Volatility Offers A Clear Edge
Yesterday’s post on volatility introduced you to the basic concept of realized volatility (RV) and how to interpret it in the context of your trading activities. We clearly demonstrated that volatility flows and ebbs in cycles which we can categorize into distinct volatility phases. On a short term basis trading volatility break outs seems tempting except that picking the direction can be tricky as many futures (and forex) contracts produce noisy candles ahead of trending moves.
Obviously the intent is to draw in suckers on both sides of the spectrum before picking a direction. Timing the best moment to hop on the bus is also tricky as volatility expansion may occur right away or several hours later. In a nutshell – it’s easy to get shaken out in the process which can quickly produce consecutive losers.
I know what you’re thinking – so how about using more longer term charts? Well, in theory yes, although it seems that volatility breakouts are harder to predict. What seems to work well however are volatility slow downs. My research shows that once volatility pushes beyond 1.5 standard deviations (plus/minus – it’s just a setting) odds strongly favor a slow down in the tape.
Leveraging Low Volatility
So how can we benefit form a drop in volatility? A pretty popular way to do it is to sell an iron condor, which is a four legged option credit spread. If you are unfamiliar with option strategies then don’t fret – we will cover the iron condor and other strategies in exhausting detail in the near future. For now all you need to know is that an iron condor benefits when prices do not move outside a defined price range. As such iron condor sellers love sideways choppy tape that doesn’t go anywhere. Heck, they must have made a fortune last year!
The one problem with selling condors is that it’s tough to do on the futures or on forex. Yes options exist for both but having hosted a trading blog for the past eight years I know for a fact that most of you guys neither trade the futures nor forex and certainly not options tied to them. The average retail rat primarily focues on stocks, ETFs, and options. So let’s take a look at how the equivalent ETF looks like:
And that would be the Spiders which is tied against the S&P 500 cash index. Right from the get-go I really hate all those gaps. How is one supposed to properly evaluate volatility. And it seems that my DarthMole indicator (which measures volatility cycles) has a bit of a hard time with it. What do do?
Well fortunately I also had the weekly panel up and here it’s a completely different ballgame. I concede that the cycles show almost no frequency or amplitude whatsoever. BUT volatility slow downs on a weekly basis seem to be very predictable. So let’s try a few more:
And here are the cubes (an ETF running against the Nasdaq 100). I am counting seven occurrences where selling a condor would have worked, assuming we would have used weekly options. Which as a matter of fact is exactly what we’re going to be doing here, but again we’ll cover that later.
Of course the diamonds can’t be left out – the two last times turned into losers. So a good rule IMO is to not expect low volatility after high IV moves (when a snapback has good odds).
Here’s the IWM (running against the Russell 2000). Not sure if I would have ten the last one but seems to have very good odds for predicting volatility contractions.

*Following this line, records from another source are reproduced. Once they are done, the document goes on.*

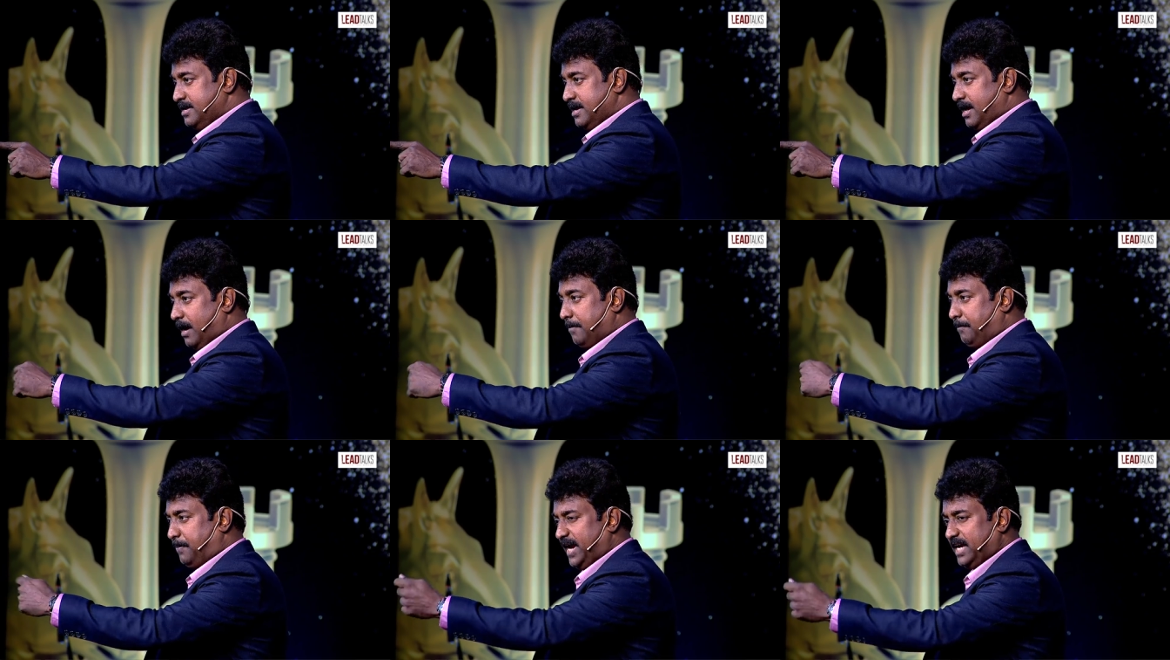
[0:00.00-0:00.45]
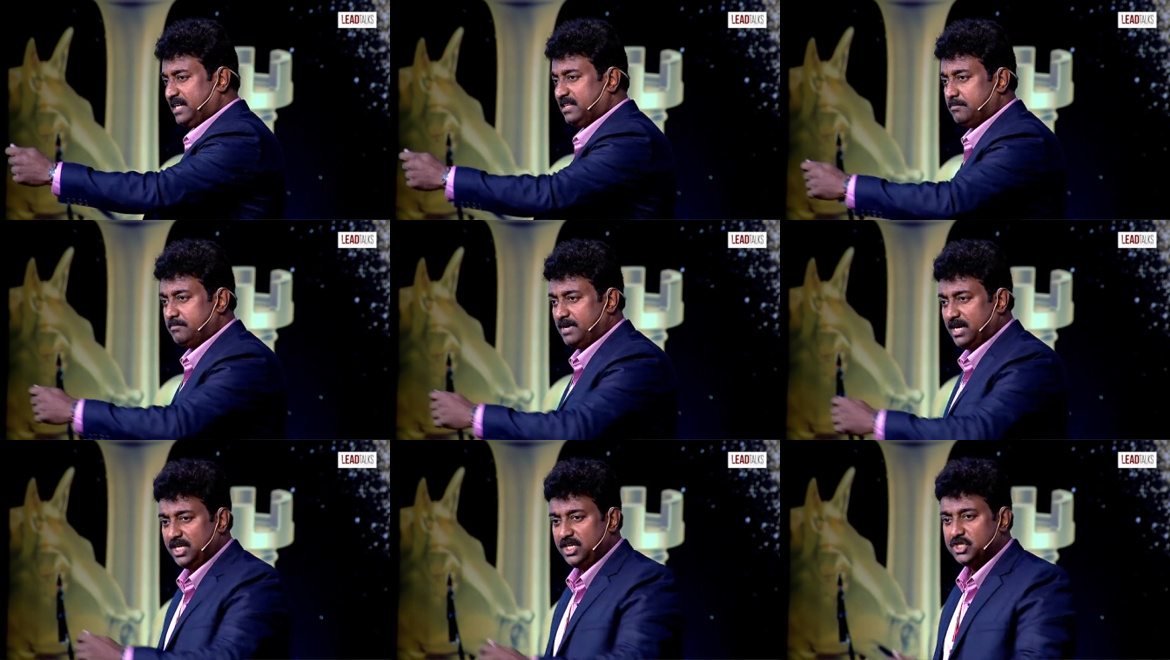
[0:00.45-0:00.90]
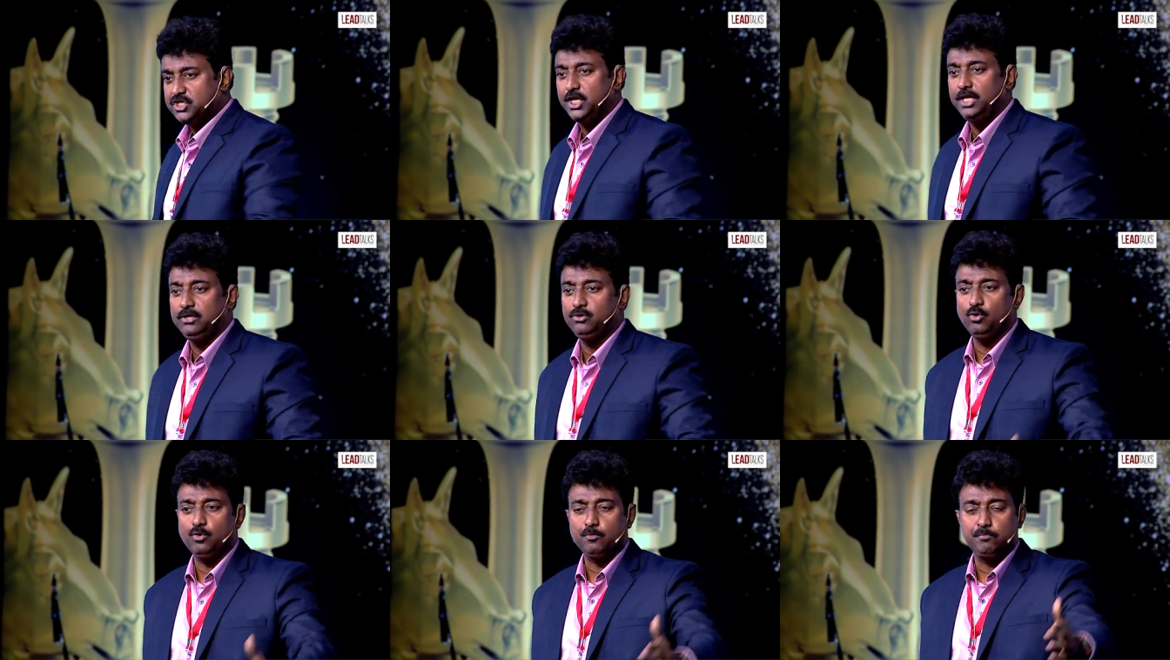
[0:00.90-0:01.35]
I paid the money. She
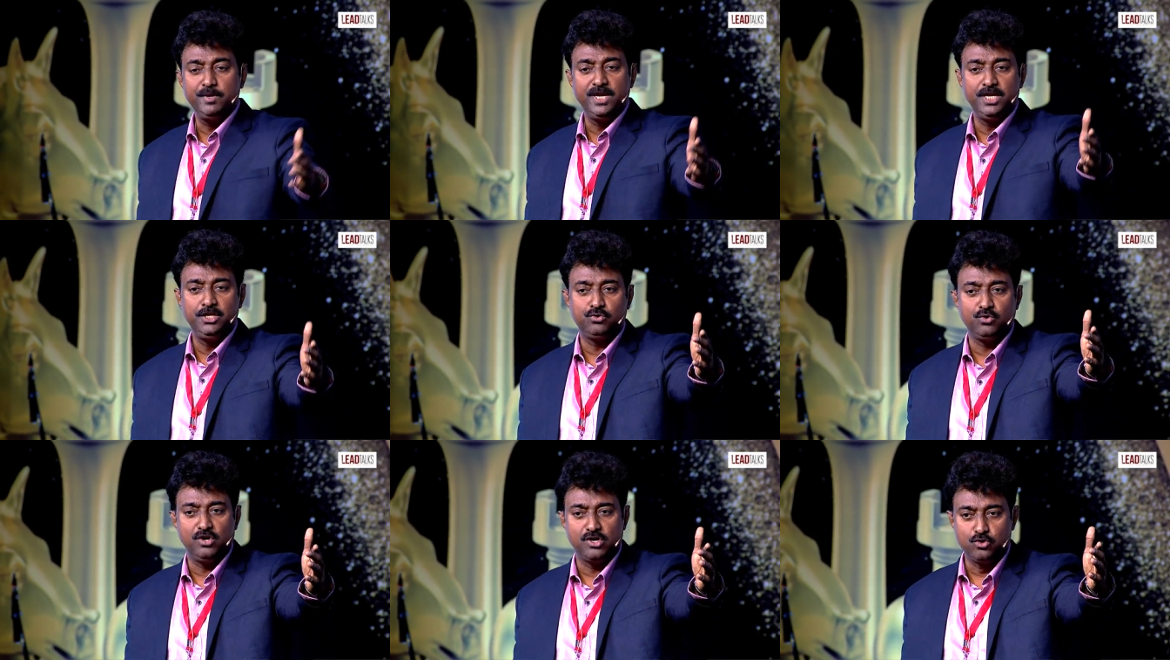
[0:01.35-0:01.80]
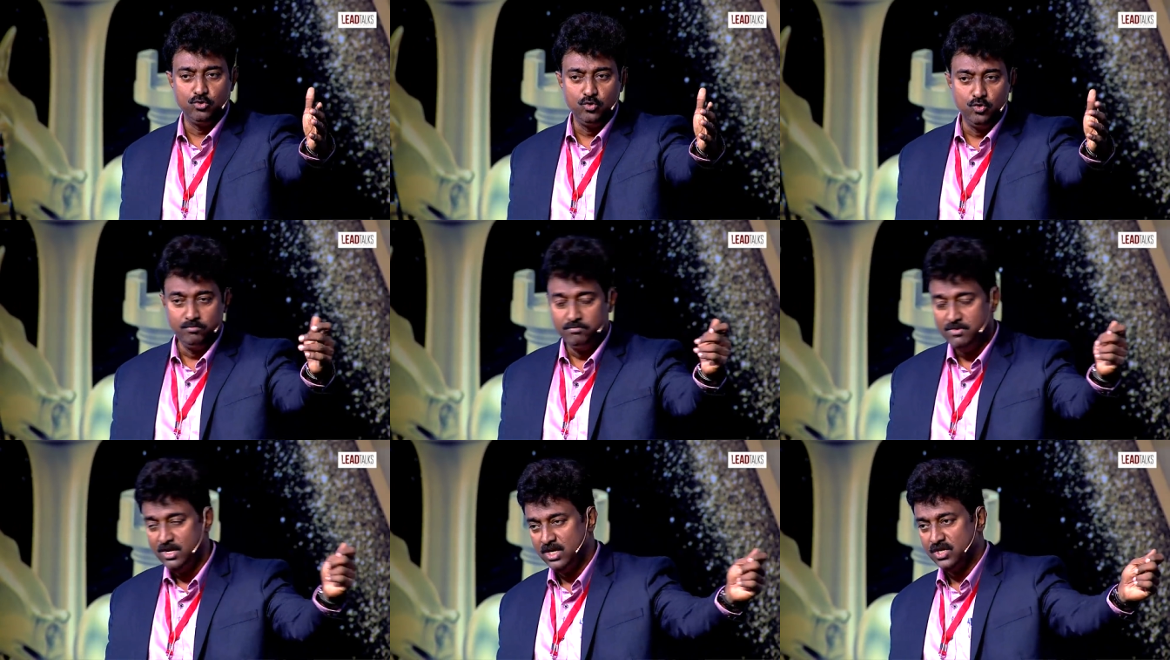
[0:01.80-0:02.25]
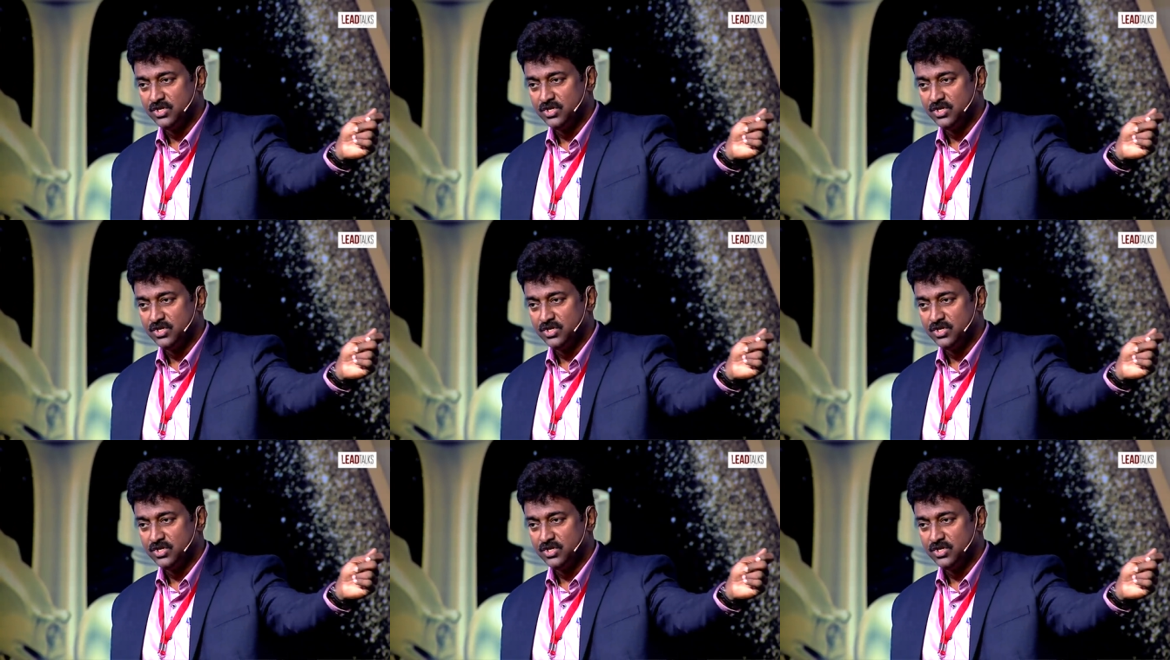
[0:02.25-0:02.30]
took me into a room.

GDX is a gold miners ETF – it seems to be begging for iron condors.
XOP – very very juicy IMO – it actually is a mover but the yellow candles signal slow down almost every time.
USO – I think we all know that one – looking very good there. Only caveat, and that perhaps applies to the others as well, is that trying an IrCo during a strong trend is probably ill advised.
UNG – yummie yummie…
TLT – seems to work well despite general trendiness. I would however define a wider range as slow downs still seem to move up a little during a trend. However these are weekly options, so entering after a yellow candle and waiting one week should work brilliantly.

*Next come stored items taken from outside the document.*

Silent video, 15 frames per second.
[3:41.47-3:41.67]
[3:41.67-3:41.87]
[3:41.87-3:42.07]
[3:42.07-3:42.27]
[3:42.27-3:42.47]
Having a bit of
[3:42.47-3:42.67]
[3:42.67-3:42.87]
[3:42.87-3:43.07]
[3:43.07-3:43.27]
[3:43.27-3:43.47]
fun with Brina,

IYR – real estate also works like a charm 🙂
HYG – high yield corporate bonds and the only odd ETF out. As a matter of fact once it kicks into high gear it usually keeps on moving in the opposite direction of the yellow candle. So this one may be good for a directional play.
EWZ – those Brazilians not only seem to love waxing private parts and skimpy bikinis but iron condors as well. Who would have guessed?
EWJ – Japan goes three to two but the sample size is low. I’m undecided on this one as the Yen experiences a lot of manipulation.
EFA – eight winners and two losers, depending how you count it. For a weekly the fourth one on the left may actually have worked as the next candle does not reach far and precedes a big move. Not sure if I would have taken that one though. One of my rules would be that the yellow candle remains within a certain ATR range.
EEM – emerging markets also a clear winner in my book. The second one from the left may be counted as a loser depending on the range, so let’s call it four winners and one loser.
Judging by a cursory review of the most popular ETFs it appears that selling condors in anticipation of volatility contractions has a high edge across a laundry list of market verticals. Thus iron condors will most definitely become part of our option trading arsenal going forward. Next week we will continue this series via a Forex volatility review and we’ll also pick up our option education series.
Now relax and enjoy your weekend, because clearly we’ll be very busy bees this spring. I’m very much looking forward to putting together some juicy volatility plays in the coming weeks. Prost!